WHAT YOU SHOULD DO> Please reproduce the data exactly and omit the pictures.

□ □ □ □ □

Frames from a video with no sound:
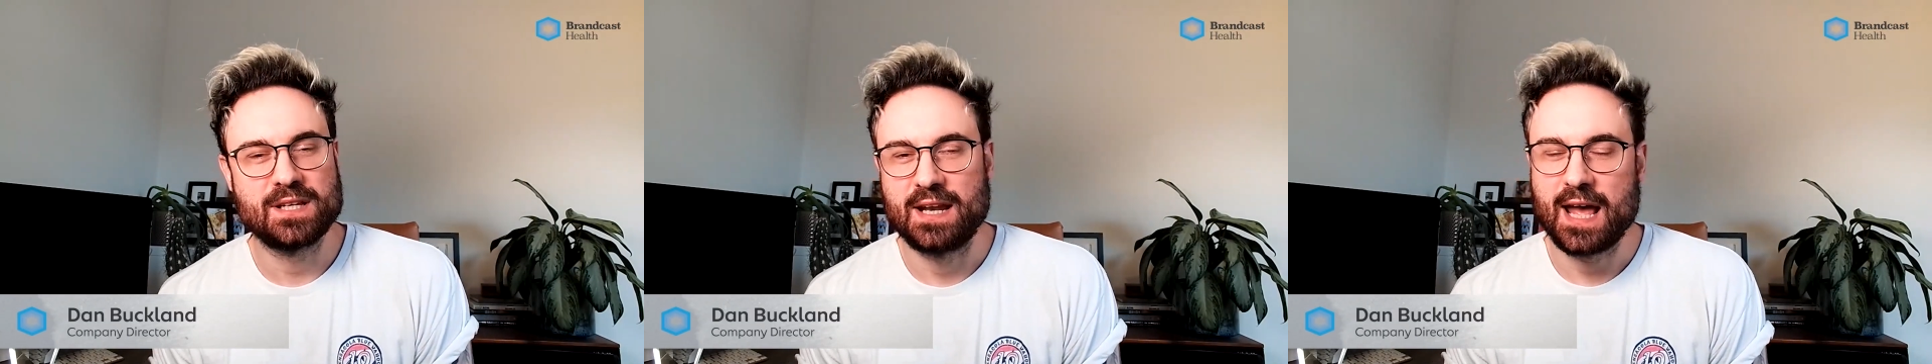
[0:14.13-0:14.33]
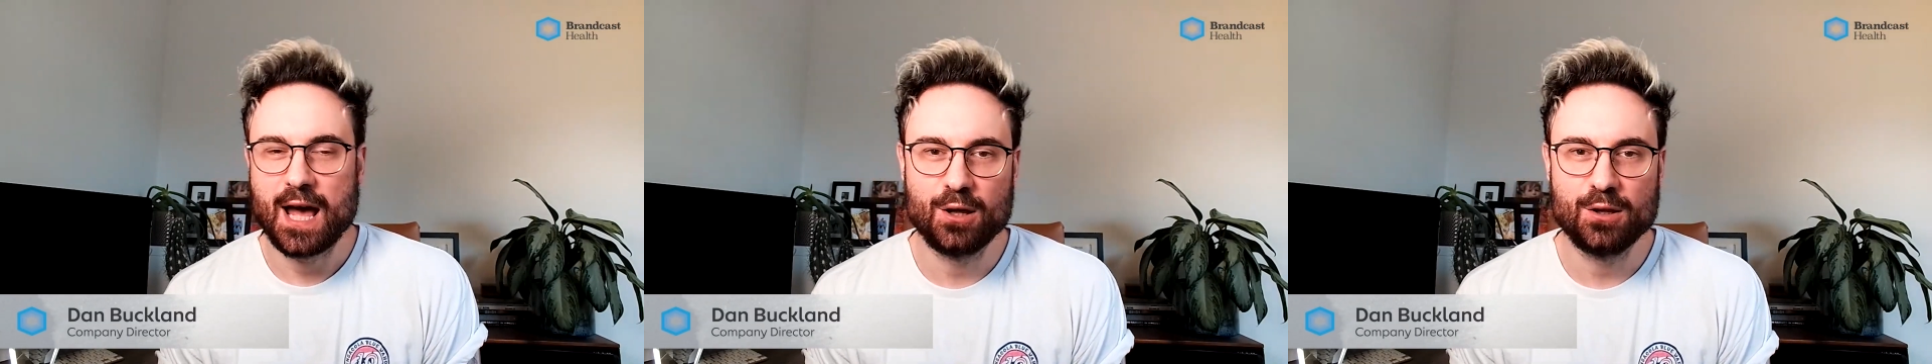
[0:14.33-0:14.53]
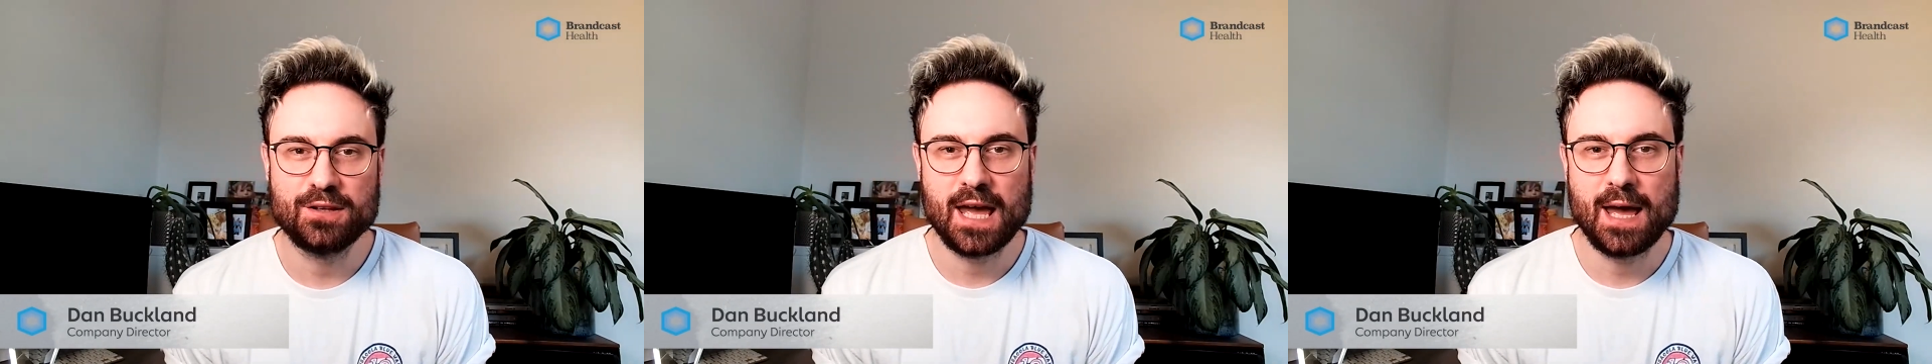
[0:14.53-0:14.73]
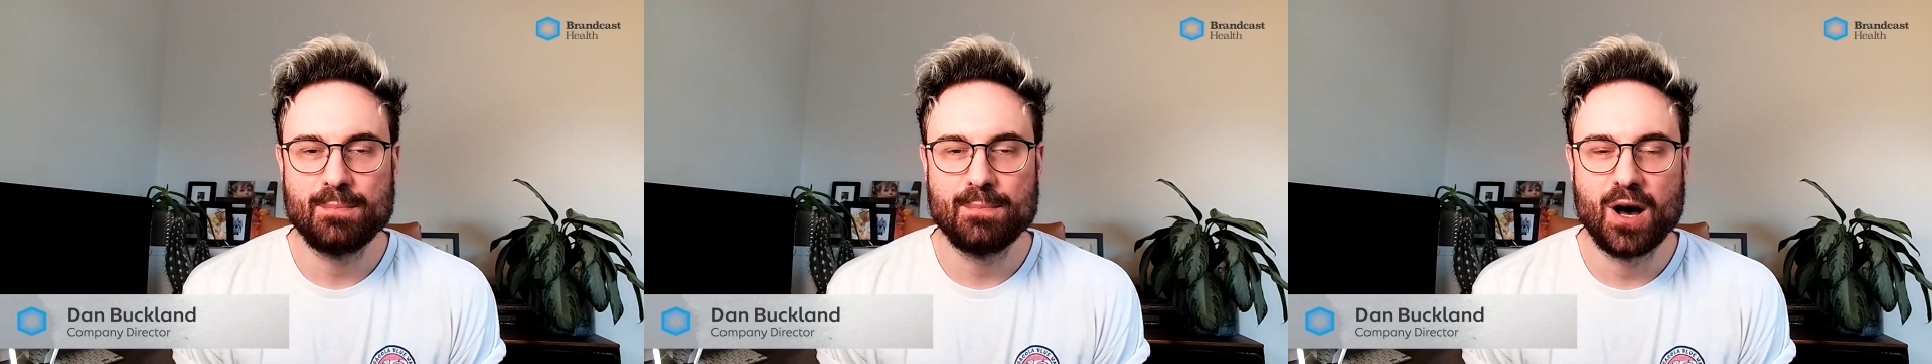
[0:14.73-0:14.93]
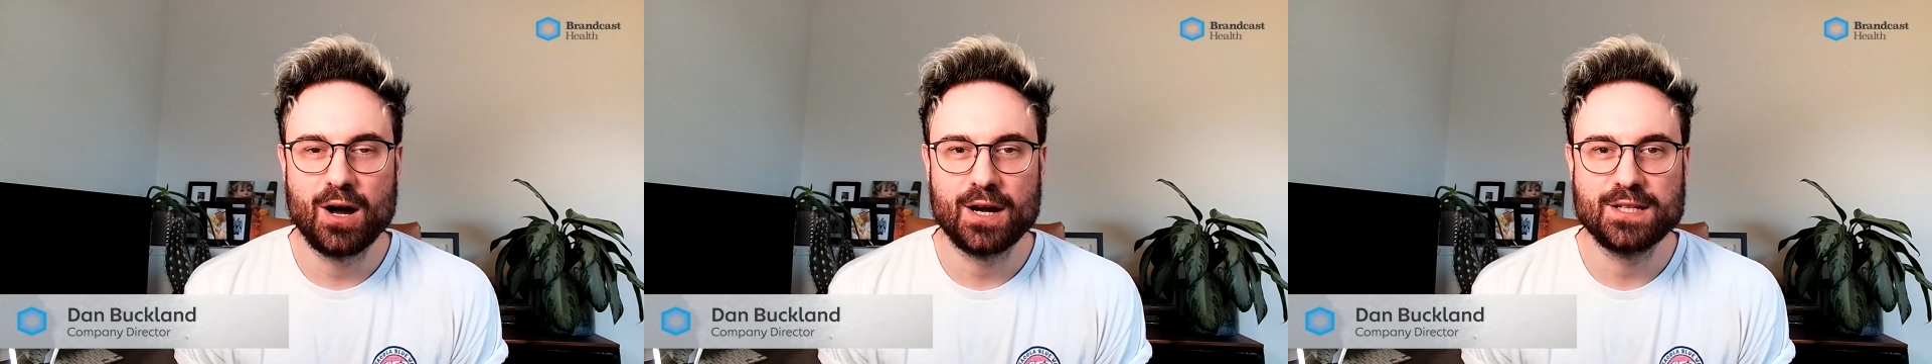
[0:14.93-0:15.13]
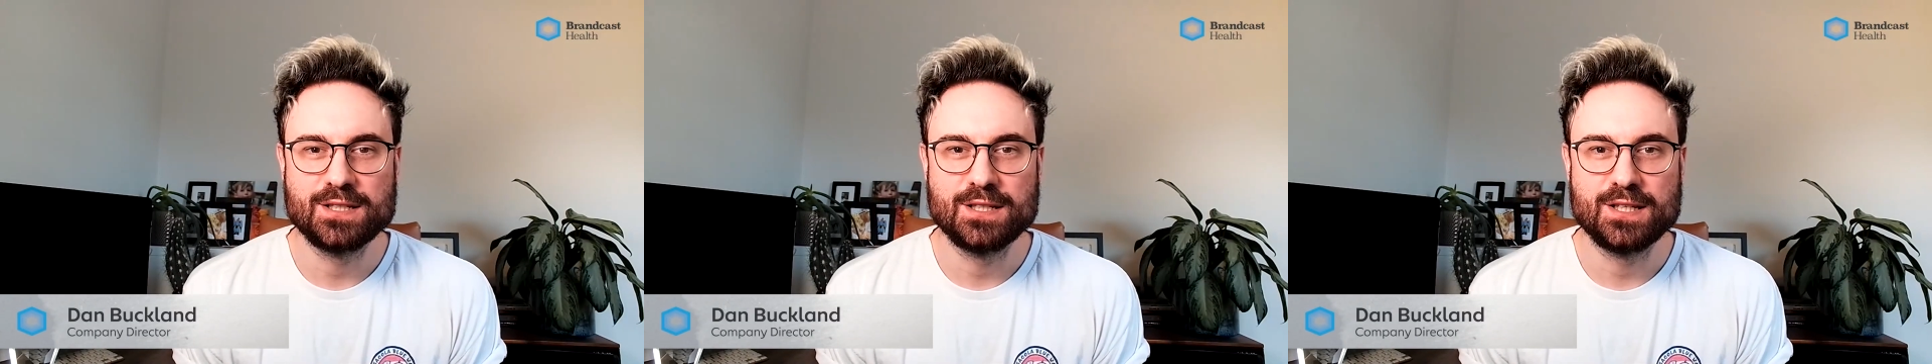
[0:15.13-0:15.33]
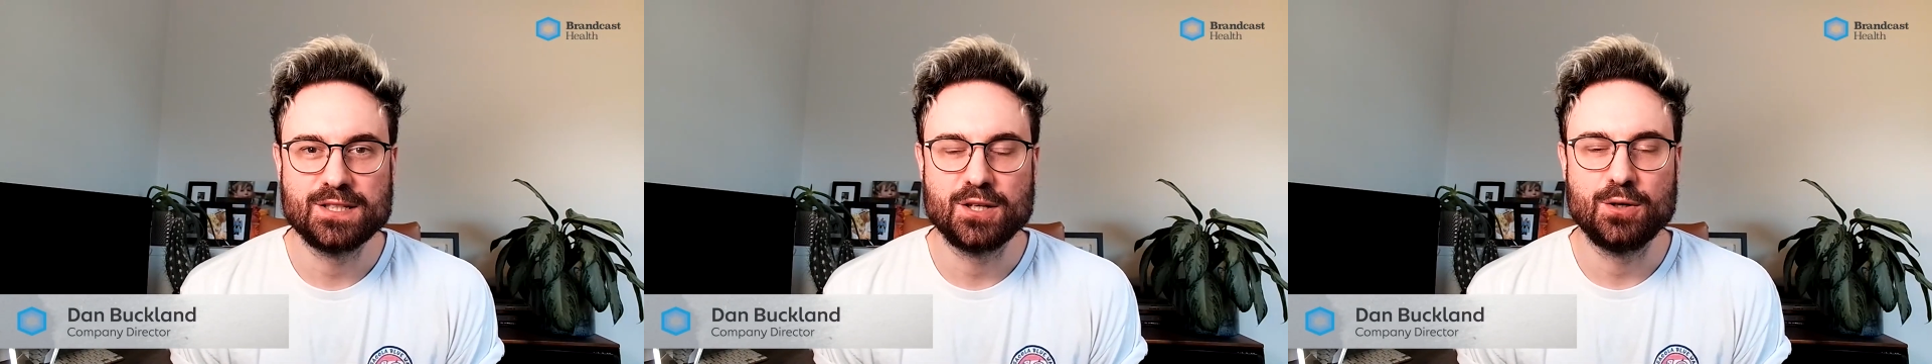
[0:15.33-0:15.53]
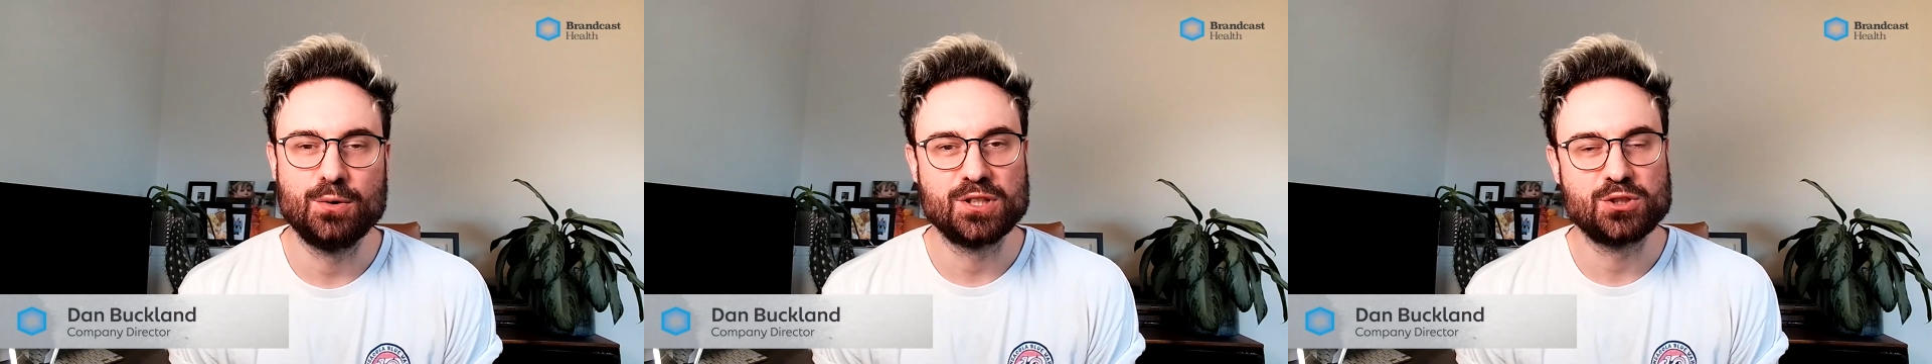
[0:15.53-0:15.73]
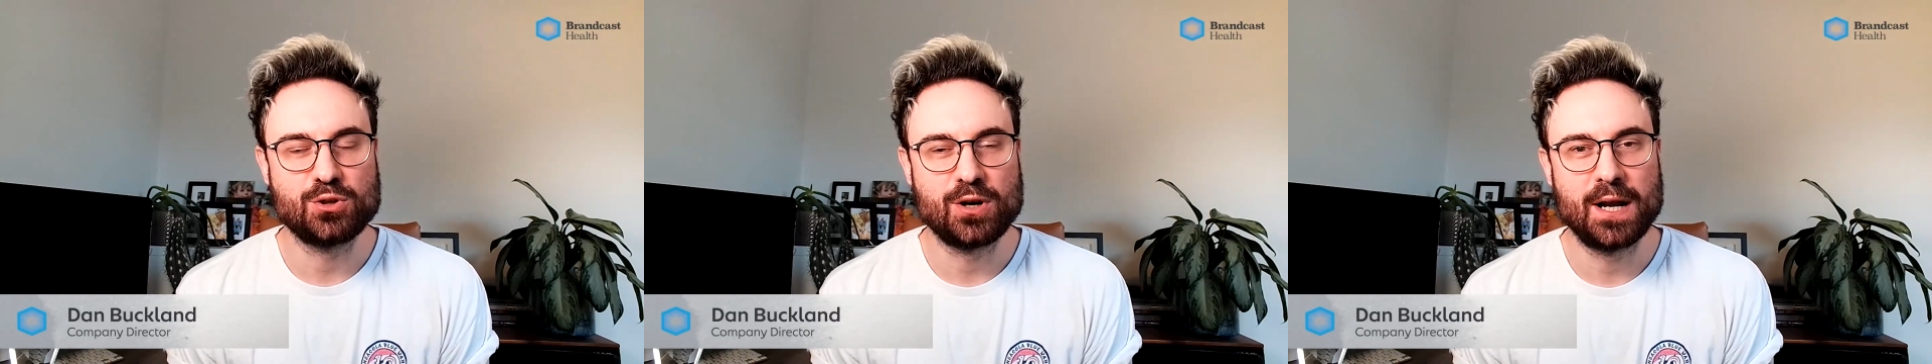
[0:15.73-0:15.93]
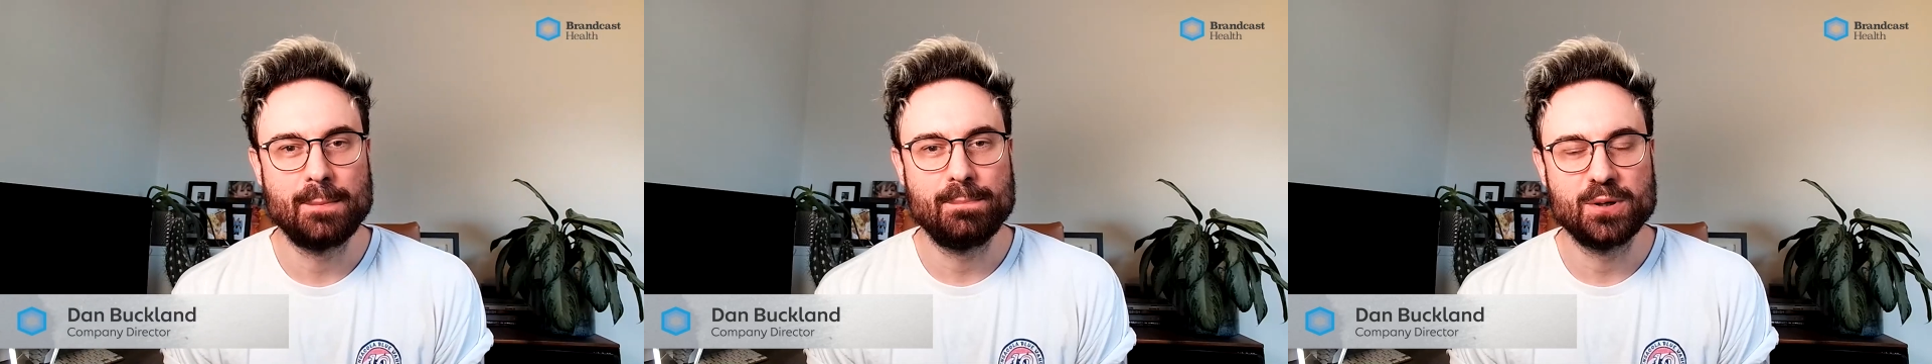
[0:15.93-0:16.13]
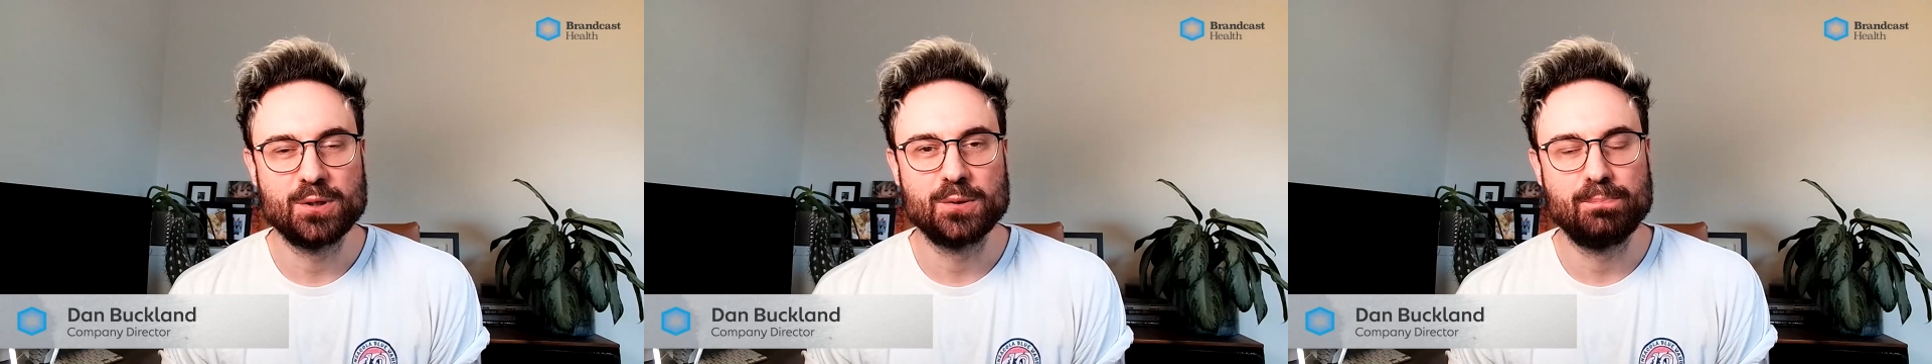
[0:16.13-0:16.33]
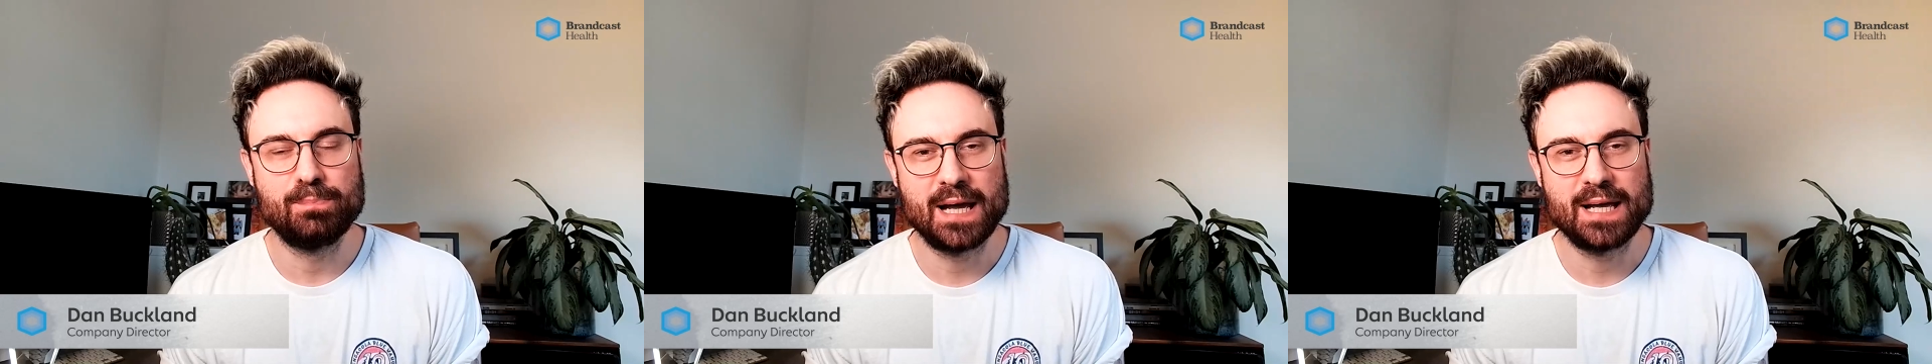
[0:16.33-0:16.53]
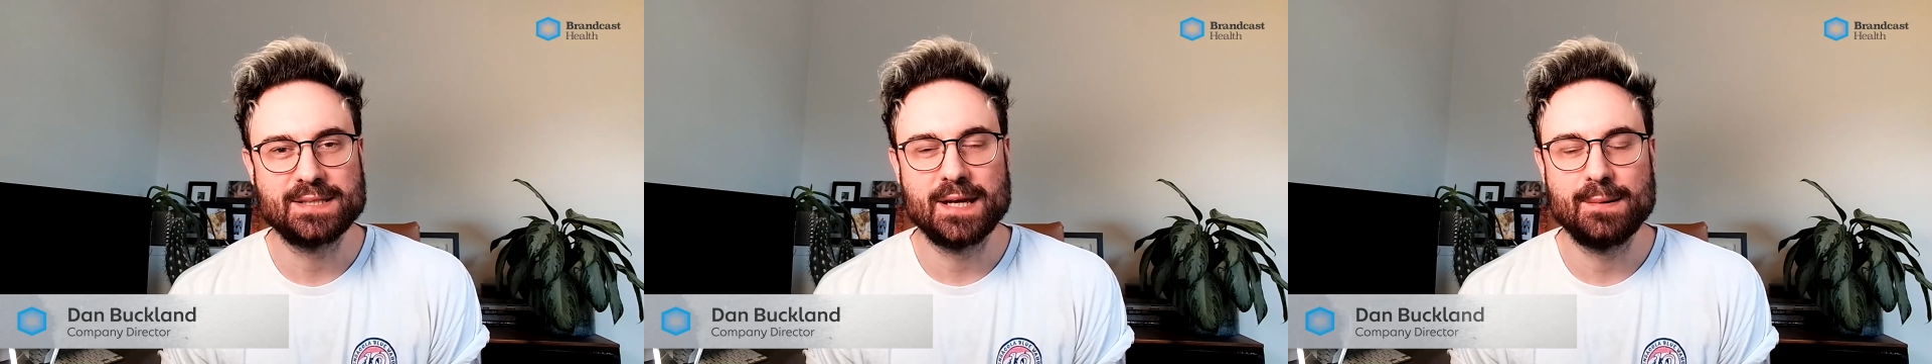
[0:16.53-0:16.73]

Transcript: healthcare marketers who are trying to build better,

□ □ □ □ □

EXERCISE RESULT>
Frames from a video with no sound:
[0:14.13-0:14.33]
[0:14.33-0:14.53]
[0:14.53-0:14.73]
[0:14.73-0:14.93]
[0:14.93-0:15.13]
[0:15.13-0:15.33]
[0:15.33-0:15.53]
[0:15.53-0:15.73]
[0:15.73-0:15.93]
[0:15.93-0:16.13]
[0:16.13-0:16.33]
[0:16.33-0:16.53]
[0:16.53-0:16.73]

Transcript: healthcare marketers who are trying to build better,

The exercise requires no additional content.